Cookiecutter template for starting a Data Science project with modern, fast Python tools.
- Pipenv for managing packages and virtualenvs in a modern way.
- Prefect for modern pipelines and data workflow.
- Weights and Biases for experiment tracking.
- FastAPI for self-documenting fast HTTP APIs - on par with NodeJS and Go - based on asyncio, ASGI, and uvicorn.
- Modern CLI with Typer.
- Batteries included: Pandas, numpy, scipy, seaborn, and jupyterlab already installed.
- Consistent code quality: black, isort, autoflake, and pylint already installed.
- Pytest for testing.
- GitHub Pages for the public website.
Install the latest Cookiecutter and Pipenv:
pip install -U pipenv cookiecutter
Generate the project:
cookiecutter gh:crmne/cookiecutter-modern-datascience
Get inside the project:
cd <repo_name>
pipenv shell # activates virtualenv
(Optional) Start Weights & Biases locally, if you don't want to use the cloud/on-premise version:
wandb local
Start working:
jupyter-lab
This is our your new project will look like:
├── .gitignore <- GitHub's excellent Python .gitignore customized for this project
├── LICENSE <- Your project's license.
├── Pipfile <- The Pipfile for reproducing the analysis environment
├── README.md <- The top-level README for developers using this project.
│
├── data
│ ├── 0_raw <- The original, immutable data dump.

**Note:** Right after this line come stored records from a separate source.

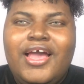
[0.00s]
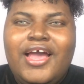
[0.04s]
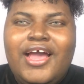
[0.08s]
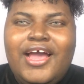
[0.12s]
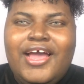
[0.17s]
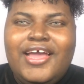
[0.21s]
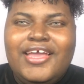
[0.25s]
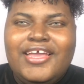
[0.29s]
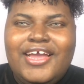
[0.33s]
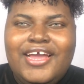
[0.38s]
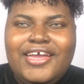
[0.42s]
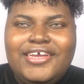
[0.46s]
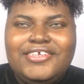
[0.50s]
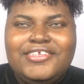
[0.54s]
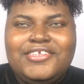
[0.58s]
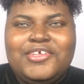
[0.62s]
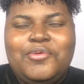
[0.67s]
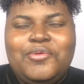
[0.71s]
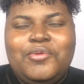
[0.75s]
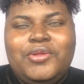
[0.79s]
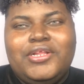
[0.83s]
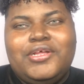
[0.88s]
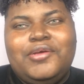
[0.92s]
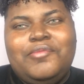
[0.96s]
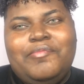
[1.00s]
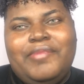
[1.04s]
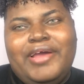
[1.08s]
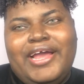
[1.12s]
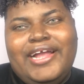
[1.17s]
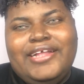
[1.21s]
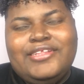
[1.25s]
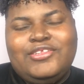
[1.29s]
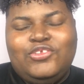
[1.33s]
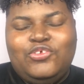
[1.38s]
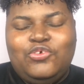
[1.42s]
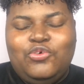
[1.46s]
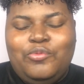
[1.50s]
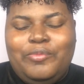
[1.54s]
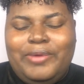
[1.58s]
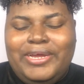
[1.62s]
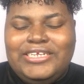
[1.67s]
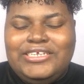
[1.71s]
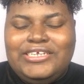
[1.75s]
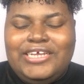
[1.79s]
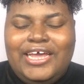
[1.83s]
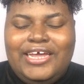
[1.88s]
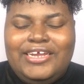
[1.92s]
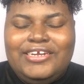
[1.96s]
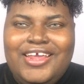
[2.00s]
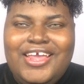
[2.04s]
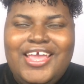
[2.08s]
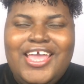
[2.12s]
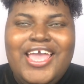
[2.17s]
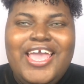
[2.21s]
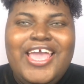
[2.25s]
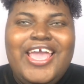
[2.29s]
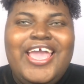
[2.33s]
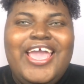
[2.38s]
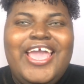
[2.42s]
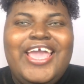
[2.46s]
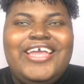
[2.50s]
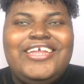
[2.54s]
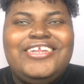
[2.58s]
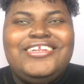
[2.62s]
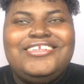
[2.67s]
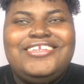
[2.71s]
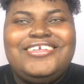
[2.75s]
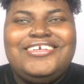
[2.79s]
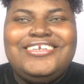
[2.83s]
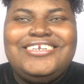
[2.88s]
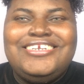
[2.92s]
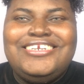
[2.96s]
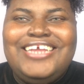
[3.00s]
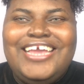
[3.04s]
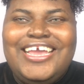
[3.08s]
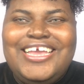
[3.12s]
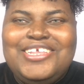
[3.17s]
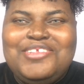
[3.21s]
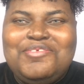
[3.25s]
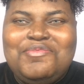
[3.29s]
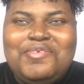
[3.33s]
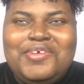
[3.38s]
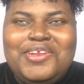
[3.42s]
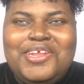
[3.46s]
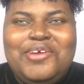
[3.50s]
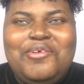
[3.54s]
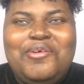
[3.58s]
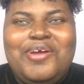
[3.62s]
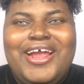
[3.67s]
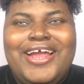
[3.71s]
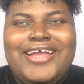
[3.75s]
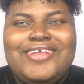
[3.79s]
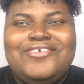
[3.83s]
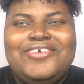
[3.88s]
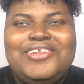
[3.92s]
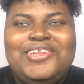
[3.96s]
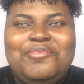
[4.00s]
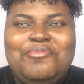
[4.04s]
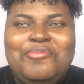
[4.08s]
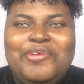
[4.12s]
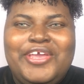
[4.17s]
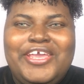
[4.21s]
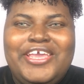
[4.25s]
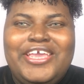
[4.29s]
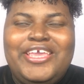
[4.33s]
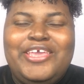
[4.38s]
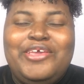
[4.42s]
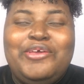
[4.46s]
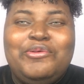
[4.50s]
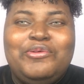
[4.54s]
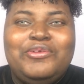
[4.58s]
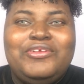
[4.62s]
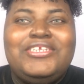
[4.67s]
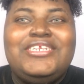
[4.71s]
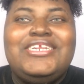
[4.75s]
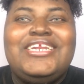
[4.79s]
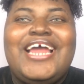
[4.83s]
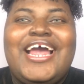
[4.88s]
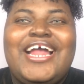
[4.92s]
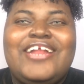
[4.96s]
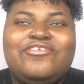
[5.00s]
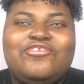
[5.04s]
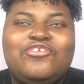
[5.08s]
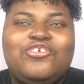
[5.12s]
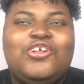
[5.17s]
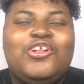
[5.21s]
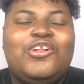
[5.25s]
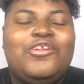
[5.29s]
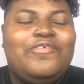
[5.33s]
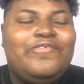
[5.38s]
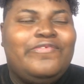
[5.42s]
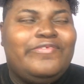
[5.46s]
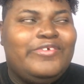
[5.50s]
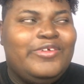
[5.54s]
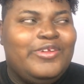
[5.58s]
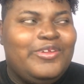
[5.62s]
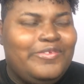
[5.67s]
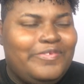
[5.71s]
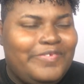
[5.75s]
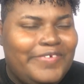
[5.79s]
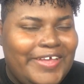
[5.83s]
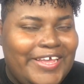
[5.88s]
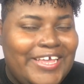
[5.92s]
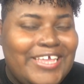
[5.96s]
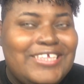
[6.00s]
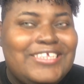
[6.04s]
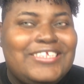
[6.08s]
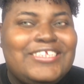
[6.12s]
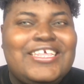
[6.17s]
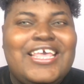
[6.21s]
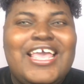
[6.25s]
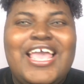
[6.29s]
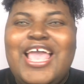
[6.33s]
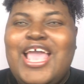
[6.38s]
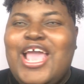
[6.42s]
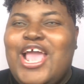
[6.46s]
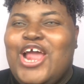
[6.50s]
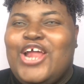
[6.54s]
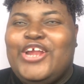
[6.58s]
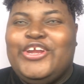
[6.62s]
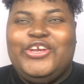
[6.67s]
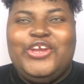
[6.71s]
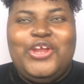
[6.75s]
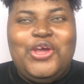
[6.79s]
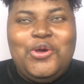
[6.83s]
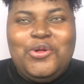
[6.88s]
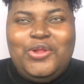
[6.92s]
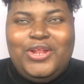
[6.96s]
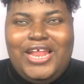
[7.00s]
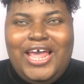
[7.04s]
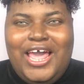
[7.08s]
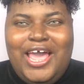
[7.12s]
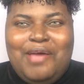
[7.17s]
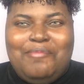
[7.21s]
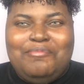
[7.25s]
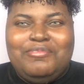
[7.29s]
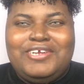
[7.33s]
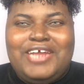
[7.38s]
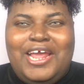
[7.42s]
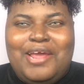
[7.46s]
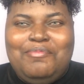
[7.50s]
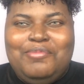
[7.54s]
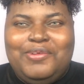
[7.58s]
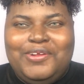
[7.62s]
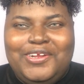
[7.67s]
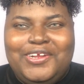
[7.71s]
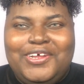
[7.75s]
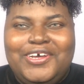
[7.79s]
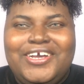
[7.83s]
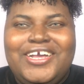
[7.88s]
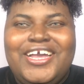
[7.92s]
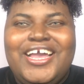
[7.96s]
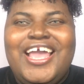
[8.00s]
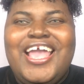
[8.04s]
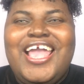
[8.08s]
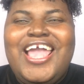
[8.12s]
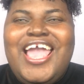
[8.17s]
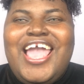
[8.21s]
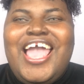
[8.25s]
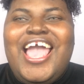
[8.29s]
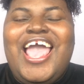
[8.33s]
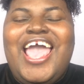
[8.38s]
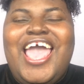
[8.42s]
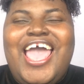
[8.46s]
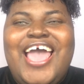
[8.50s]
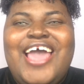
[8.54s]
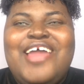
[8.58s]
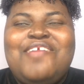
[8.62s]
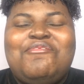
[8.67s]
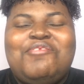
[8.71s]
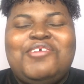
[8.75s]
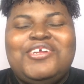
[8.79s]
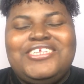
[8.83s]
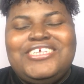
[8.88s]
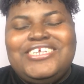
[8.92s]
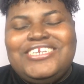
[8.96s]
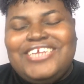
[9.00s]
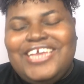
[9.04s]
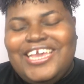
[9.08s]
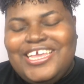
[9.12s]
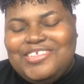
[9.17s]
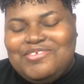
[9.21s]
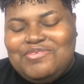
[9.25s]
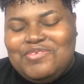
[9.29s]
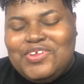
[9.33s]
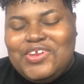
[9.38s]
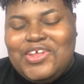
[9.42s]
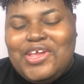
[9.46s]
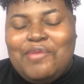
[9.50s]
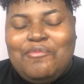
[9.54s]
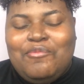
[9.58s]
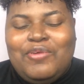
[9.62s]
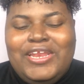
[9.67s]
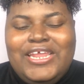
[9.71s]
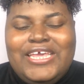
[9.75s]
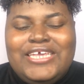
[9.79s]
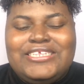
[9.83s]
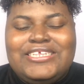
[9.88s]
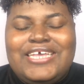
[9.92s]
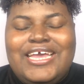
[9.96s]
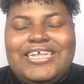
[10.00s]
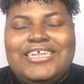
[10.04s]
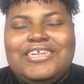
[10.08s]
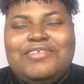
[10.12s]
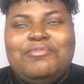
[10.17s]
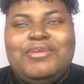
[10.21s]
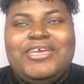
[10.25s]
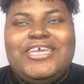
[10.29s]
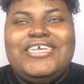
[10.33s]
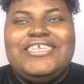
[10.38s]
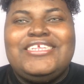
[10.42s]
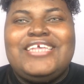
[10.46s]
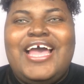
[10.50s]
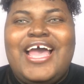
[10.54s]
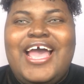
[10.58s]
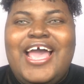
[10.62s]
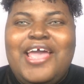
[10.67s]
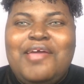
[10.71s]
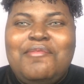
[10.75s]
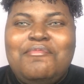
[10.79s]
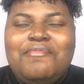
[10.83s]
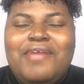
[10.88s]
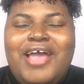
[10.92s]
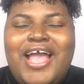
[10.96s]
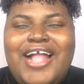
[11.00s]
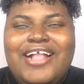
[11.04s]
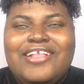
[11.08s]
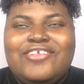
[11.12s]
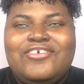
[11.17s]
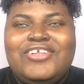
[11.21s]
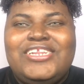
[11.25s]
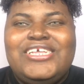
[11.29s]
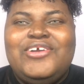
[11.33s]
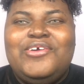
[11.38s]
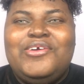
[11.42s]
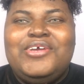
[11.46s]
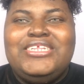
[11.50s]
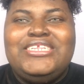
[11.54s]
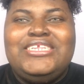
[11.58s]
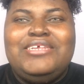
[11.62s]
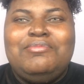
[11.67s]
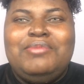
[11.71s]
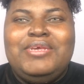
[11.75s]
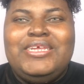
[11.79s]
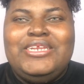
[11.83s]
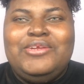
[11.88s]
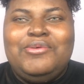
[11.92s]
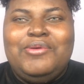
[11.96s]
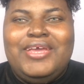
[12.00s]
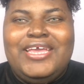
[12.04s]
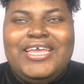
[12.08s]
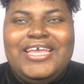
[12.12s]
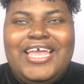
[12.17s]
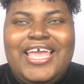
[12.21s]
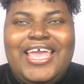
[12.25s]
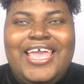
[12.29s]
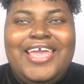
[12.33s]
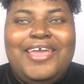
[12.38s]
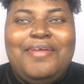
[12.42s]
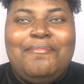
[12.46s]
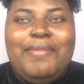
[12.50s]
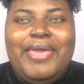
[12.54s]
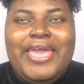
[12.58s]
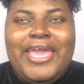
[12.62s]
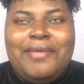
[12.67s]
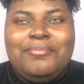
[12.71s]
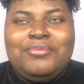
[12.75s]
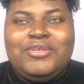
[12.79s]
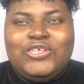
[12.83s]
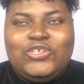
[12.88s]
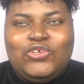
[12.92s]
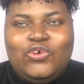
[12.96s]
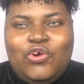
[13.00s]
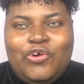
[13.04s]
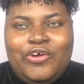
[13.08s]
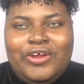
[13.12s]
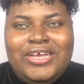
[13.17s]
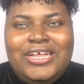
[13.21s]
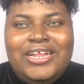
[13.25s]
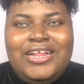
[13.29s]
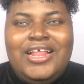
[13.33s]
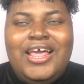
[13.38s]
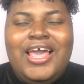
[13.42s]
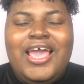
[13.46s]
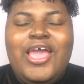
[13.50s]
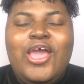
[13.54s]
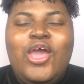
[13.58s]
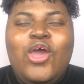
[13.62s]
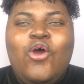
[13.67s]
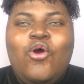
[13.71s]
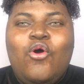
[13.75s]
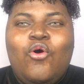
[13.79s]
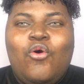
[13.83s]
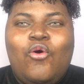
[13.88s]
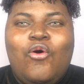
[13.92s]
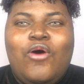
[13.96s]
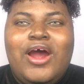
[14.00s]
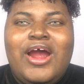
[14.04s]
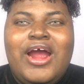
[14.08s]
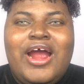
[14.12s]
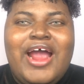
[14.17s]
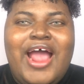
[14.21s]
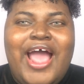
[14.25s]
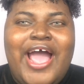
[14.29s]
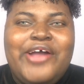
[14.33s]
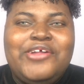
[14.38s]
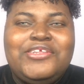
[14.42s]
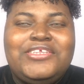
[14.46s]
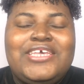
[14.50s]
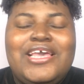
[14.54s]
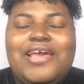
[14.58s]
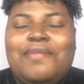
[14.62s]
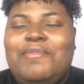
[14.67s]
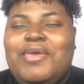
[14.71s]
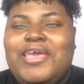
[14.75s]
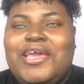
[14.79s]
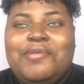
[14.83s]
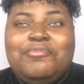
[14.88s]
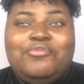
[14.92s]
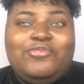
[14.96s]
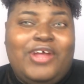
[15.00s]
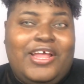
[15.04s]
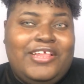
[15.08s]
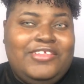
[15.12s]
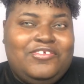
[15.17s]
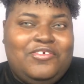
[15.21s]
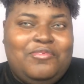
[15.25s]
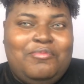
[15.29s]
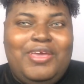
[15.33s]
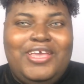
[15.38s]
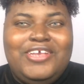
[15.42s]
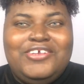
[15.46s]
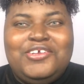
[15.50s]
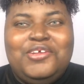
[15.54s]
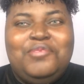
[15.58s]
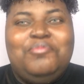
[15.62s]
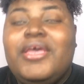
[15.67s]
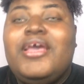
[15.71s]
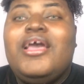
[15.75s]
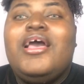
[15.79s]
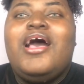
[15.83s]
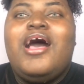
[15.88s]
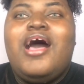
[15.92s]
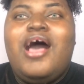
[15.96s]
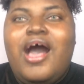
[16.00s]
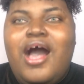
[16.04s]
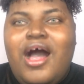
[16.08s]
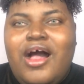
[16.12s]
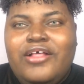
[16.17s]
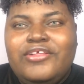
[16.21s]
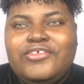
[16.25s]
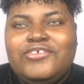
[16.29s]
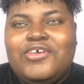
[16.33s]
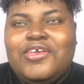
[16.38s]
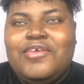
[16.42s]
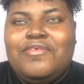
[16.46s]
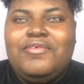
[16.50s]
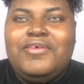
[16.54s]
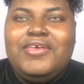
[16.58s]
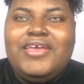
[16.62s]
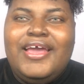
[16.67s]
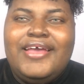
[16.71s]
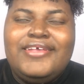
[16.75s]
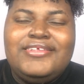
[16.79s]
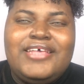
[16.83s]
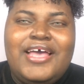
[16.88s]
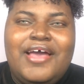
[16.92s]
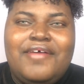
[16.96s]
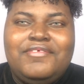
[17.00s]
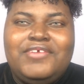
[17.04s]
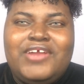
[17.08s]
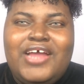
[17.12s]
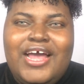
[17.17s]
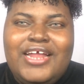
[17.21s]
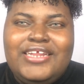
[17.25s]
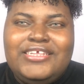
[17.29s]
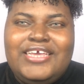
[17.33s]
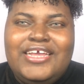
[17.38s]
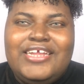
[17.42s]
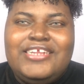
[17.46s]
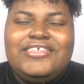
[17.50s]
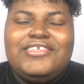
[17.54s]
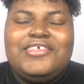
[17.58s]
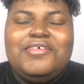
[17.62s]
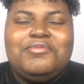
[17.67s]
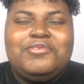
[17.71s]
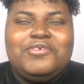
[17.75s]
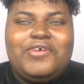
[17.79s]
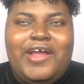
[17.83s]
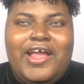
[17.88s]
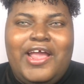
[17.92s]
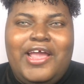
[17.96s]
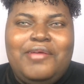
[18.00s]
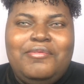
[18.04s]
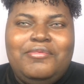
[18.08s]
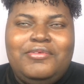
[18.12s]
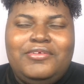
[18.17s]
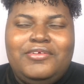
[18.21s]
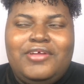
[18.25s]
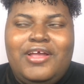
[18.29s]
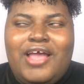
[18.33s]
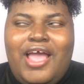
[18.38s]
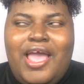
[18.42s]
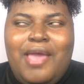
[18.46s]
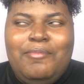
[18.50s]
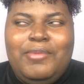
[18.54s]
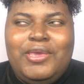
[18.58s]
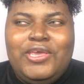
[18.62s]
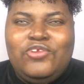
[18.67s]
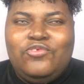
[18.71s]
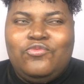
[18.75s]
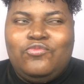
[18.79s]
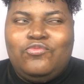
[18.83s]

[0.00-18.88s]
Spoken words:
Hi guys, so welcome back to my channel. In today's video we're actually bringing you natural full face no glam type of look, and for today's video I'm really excited because I'm actually going to be doing a makeup tutorial, or I would say a makeup transformation. Also, if you guys have not yet subscribed, I mean,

│ ├── 0_external <- Data from third party sources.
│ ├── 1_interim <- Intermediate data that has been transformed.
│ └── 2_final <- The final, canonical data sets for modeling.
│
├── docs <- GitHub pages website
│ ├── data_dictionaries <- Data dictionaries
│ └── references <- Papers, manuals, and all other explanatory materials.
│
├── notebooks <- Jupyter notebooks. Naming convention is a number (for ordering),
│ the creator's initials, and a short `_` delimited description, e.g.

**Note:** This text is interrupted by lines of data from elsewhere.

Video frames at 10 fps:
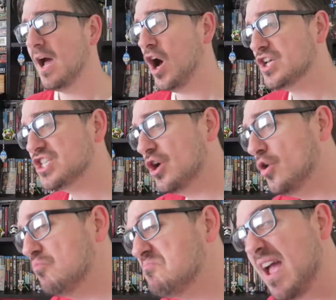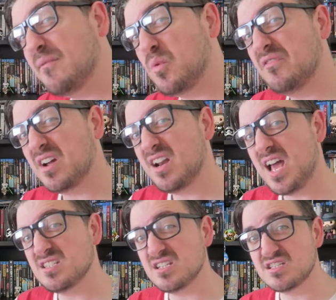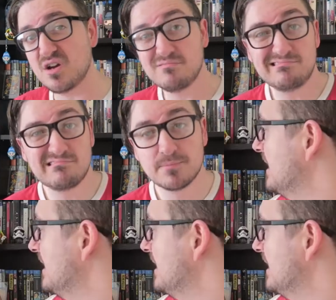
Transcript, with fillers: Also, everyone fucking has it, so, hmm.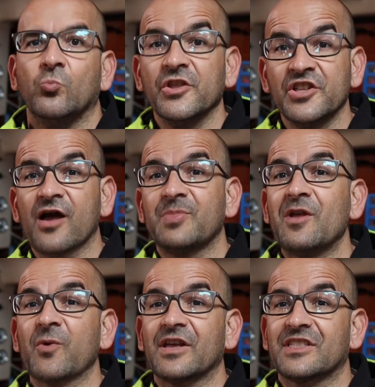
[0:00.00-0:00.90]
Today we
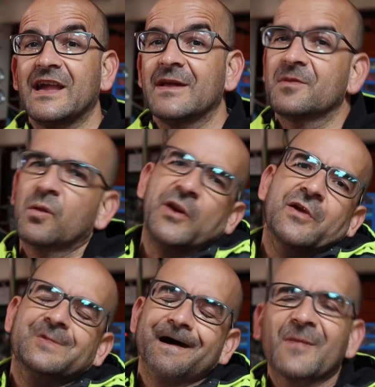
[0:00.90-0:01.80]
are going to save,
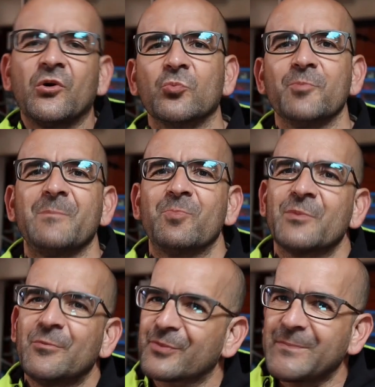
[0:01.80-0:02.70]
well,
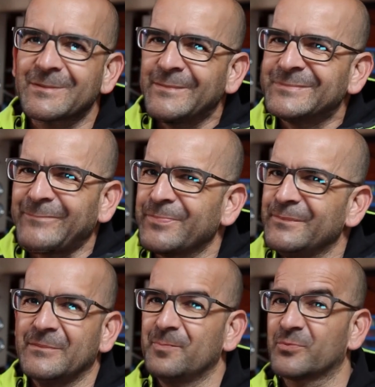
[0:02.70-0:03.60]
today I'm going to save the
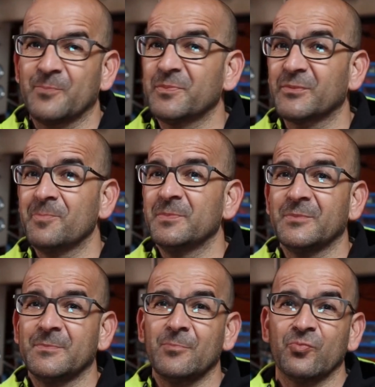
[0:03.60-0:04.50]
intro because I basically
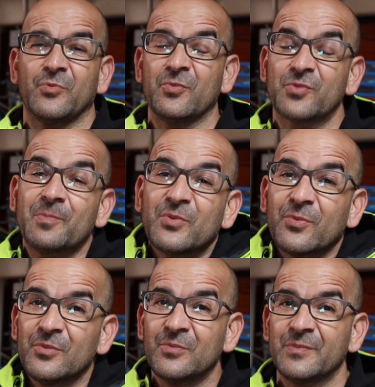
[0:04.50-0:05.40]
already used it in
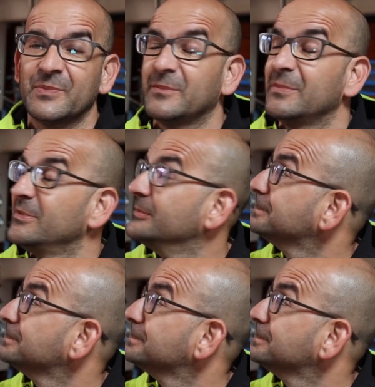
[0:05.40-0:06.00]
another episode, so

│ `01_cp_exploratory_data_analysis.ipynb`.
│
├── output
│ ├── features <- Fitted and serialized features
│ ├── models <- Trained and serialized models, model predictions, or model summaries
│ └── reports <- Generated analyses as HTML, PDF, LaTeX, etc.

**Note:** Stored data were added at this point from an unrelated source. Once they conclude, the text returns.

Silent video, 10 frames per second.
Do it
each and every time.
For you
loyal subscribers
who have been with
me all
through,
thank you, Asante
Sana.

│ └── figures <- Generated graphics and figures to be used in reporting
│
├── pipelines <- Pipelines and data workflows.
│ ├── Pipfile <- The Pipfile for reproducing the pipelines environment
│ ├── pipelines.py <- The CLI entry point for all the pipelines
│ ├── <repo_name> <- Code for the various steps of the pipelines
│ │ ├── __init__.py
│ │ ├── etl.py <- Download, generate, and process data
│ │ ├── visualize.py <- Create exploratory and results oriented visualizations
│ │ ├── features.py <- Turn raw data into features for modeling
│ │ └── train.py <- Train and evaluate models
│ └── tests
│ ├── fixtures <- Where to put example inputs and outputs
│ │ ├── input.json <- Test input data
│ │ └── output.json <- Test output data
│ └── test_pipelines.py <- Integration tests for the HTTP API
│
└── serve <- HTTP API for serving predictions
├── Dockerfile <- Dockerfile for HTTP API
├── Pipfile <- The Pipfile for reproducing the serving environment
├── app.py <- The entry point of the HTTP API
└── tests
├── fixtures <- Where to put example inputs and outputs
│ ├── input.json <- Test input data
│ └── output.json <- Test output data
└── test_app.py <- Integration tests for the HTTP API